• _WORK ORDER_: Scan the data below for the string "Silent". Copy every line where it appears.

• _Records excerpted from a collection_:

* * *

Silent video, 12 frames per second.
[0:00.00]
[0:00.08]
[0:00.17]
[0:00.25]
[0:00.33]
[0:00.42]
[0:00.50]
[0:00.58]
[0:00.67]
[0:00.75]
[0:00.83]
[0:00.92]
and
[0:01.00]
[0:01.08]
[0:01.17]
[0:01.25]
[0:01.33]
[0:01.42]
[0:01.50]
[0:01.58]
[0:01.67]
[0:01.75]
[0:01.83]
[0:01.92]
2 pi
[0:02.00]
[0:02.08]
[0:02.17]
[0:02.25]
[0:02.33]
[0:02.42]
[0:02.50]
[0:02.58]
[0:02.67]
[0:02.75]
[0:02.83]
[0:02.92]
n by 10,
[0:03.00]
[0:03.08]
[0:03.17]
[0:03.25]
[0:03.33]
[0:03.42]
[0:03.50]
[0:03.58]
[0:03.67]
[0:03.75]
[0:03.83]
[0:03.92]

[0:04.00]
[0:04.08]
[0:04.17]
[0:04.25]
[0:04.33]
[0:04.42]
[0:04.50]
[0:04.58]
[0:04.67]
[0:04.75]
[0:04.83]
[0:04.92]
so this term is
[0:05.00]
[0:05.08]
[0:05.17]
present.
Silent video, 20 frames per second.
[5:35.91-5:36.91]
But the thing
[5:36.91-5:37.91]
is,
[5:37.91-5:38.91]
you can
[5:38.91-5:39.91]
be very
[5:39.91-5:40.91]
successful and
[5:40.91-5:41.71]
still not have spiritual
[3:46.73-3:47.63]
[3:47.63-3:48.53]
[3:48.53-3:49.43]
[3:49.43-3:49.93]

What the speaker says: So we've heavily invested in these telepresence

* * *

• _ANSWER TO THIS TASK_:
Silent video, 12 frames per second.
Silent video, 20 frames per second.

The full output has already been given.